Faron Pharmaceuticals Oy (LON:FARN) (NASDAQFIRSTNORTH:FARON) has been given the green light to broaden the scope of its phase I/II cancer trial after a review of the interim data.
The MATINS study of the immunotherapy Clevegen will now take in seven further strains of the disease besides the two already assessed - colorectal and ovarian.
An assessment of 30 patients looking into the drug’s tolerability, safety and efficacy found that all bar those receiving the lowest levels of the treatment were subject to dose-related immune activation.
As previously flagged, there were two partial responses to Clevegen and seven cases of stable disease. It should be pointed out that Faron’s team was working with people with inoperable tumours.
The data monitoring committee (DMC) overseeing the trial has recommended the second stage be opened to all solid tumour groups on its list of targets.
- ER-positive breast cancer
- Cholangiocarcinoma (bile duct cancer) and gall bladder cancer
- Gastric cancer
- Hepatocellular carcinoma
- Cutaneous melanoma
- Uveal melanoma
- Pancreatic ductal adenocarcinoma
While no dose-limiting toxicity was found, the DMC recommended the dosing for Clevegen should be 1 milligram per kilogram going forward.

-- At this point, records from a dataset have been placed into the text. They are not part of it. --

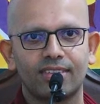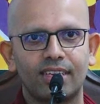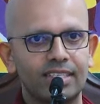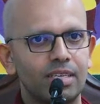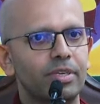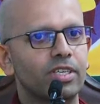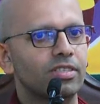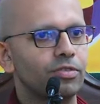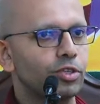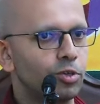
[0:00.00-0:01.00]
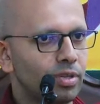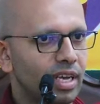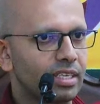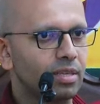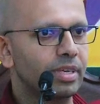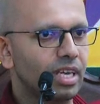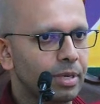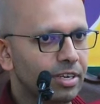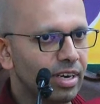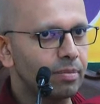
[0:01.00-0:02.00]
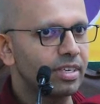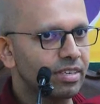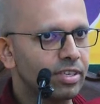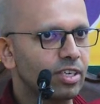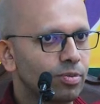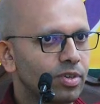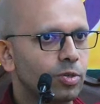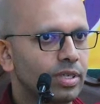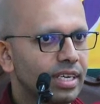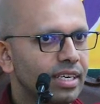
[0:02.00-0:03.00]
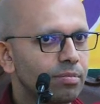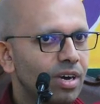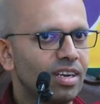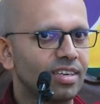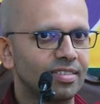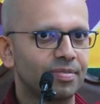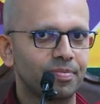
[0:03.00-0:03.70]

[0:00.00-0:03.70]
He said, Because if you do that, it will become incredibly difficult to attain Nibbana.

“We continue to be highly encouraged by the consistency of the data from the MATINS trial indicating Clevegen's strong immune switch and the low dosing levels required to show these responses, but most importantly its clinical effect on tumour lesions in patients who have exhausted all treatment options,” Faron’s chief executive, Dr Markku Jalkanen said in a statement.
"We will now work with trial sites in the MATINS network across Europe and the US to ensure expansion of the trial beyond the colorectal and ovarian cancer cohorts already recruiting. We look forward to generating further data to assess the durability of effect and efficacy of Clevegen in larger numbers of patients."
Ten patients are expected to be treated in each of the next cohorts and the first colorectal group of the second stage has already been recruited.
Patients in part-one of the MATINS study were assessed at the 60-70-day stage between the third and fourth cycles of treatment.
Faron said patient recruitment for the next stage may be delayed due to restricted resources caused by the coronavirus.